Records provided Start Marker

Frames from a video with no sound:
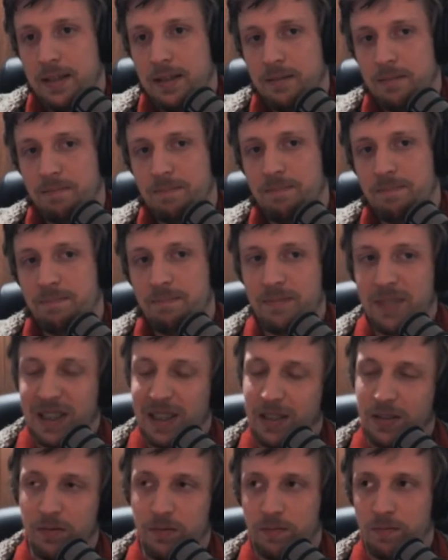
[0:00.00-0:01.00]
it
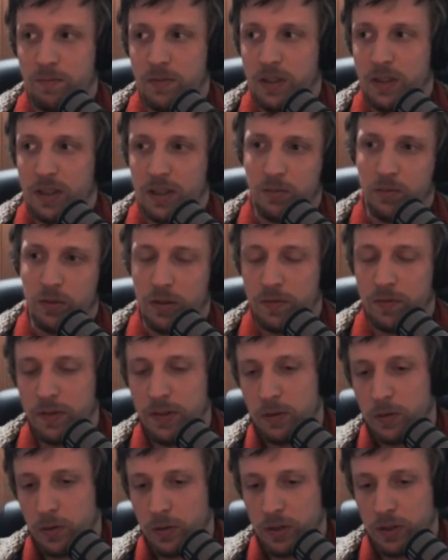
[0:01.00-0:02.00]
doesn't really
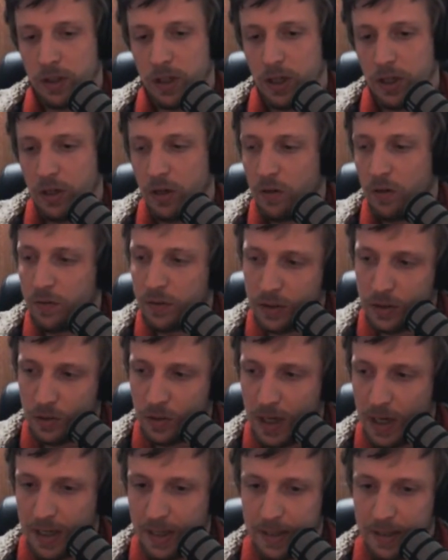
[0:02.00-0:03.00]
feel good, and I don't know if it's a
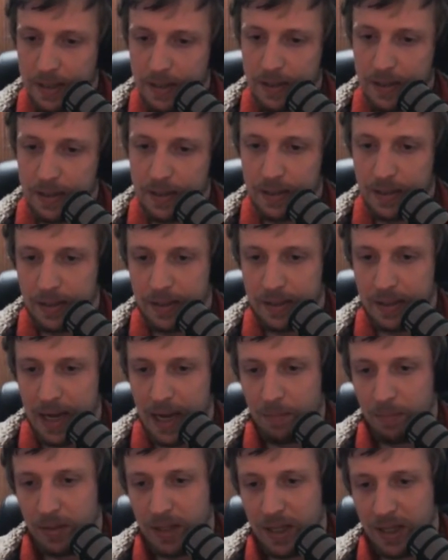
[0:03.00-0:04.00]
great
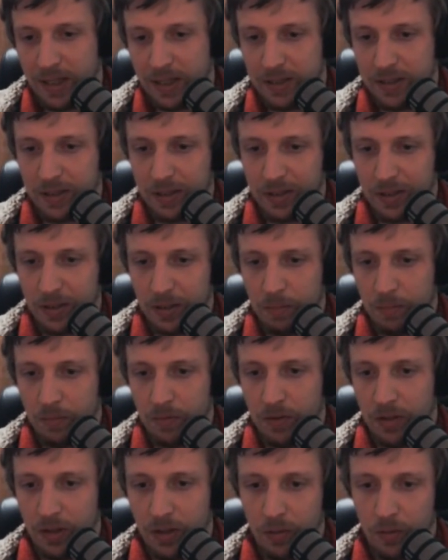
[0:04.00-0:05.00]
gameplay
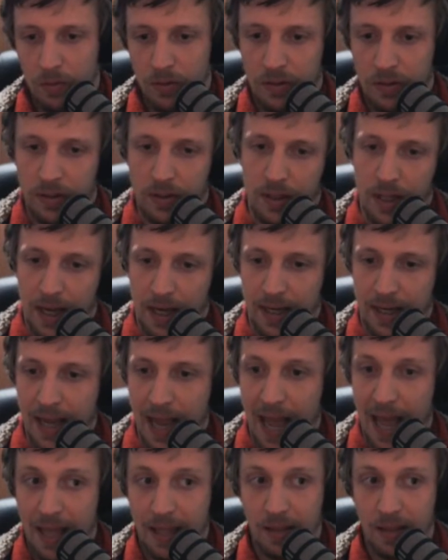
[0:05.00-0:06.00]
system that
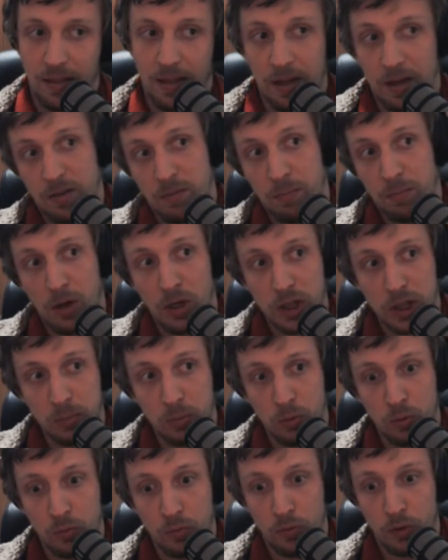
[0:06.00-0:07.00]
that it's
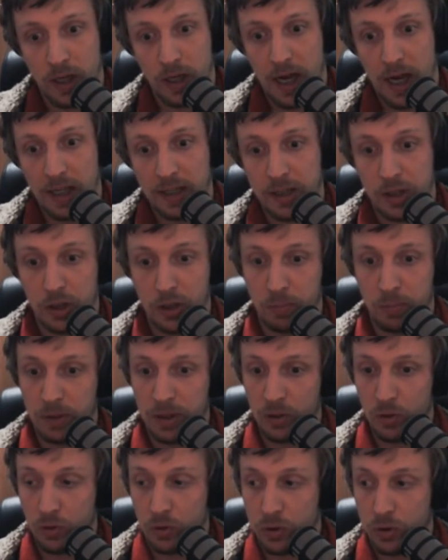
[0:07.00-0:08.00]
possible for a card to just be
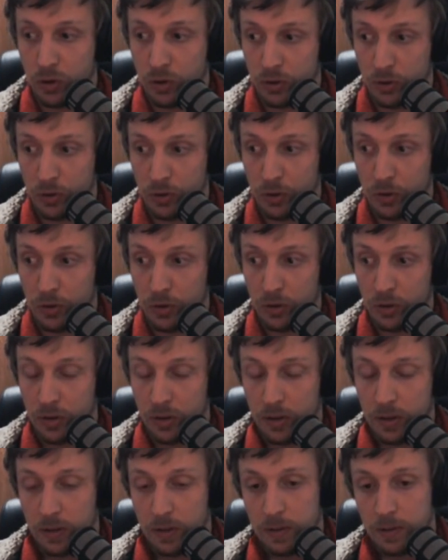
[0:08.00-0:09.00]
useless to you.
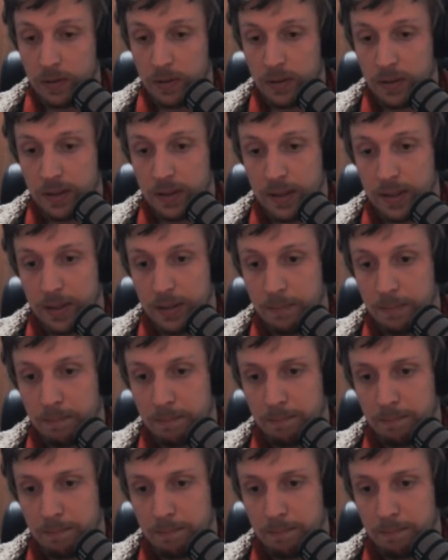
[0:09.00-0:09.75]
So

Records provided End Marker

● **Activity**
All records must be output exactly as they are, except for the pictures, which are left out.

● **Solved exercise**
Frames from a video with no sound:
[0:00.00-0:01.00]
it
[0:01.00-0:02.00]
doesn't really
[0:02.00-0:03.00]
feel good, and I don't know if it's a
[0:03.00-0:04.00]
great
[0:04.00-0:05.00]
gameplay
[0:05.00-0:06.00]
system that
[0:06.00-0:07.00]
that it's
[0:07.00-0:08.00]
possible for a card to just be
[0:08.00-0:09.00]
useless to you.
[0:09.00-0:09.75]
So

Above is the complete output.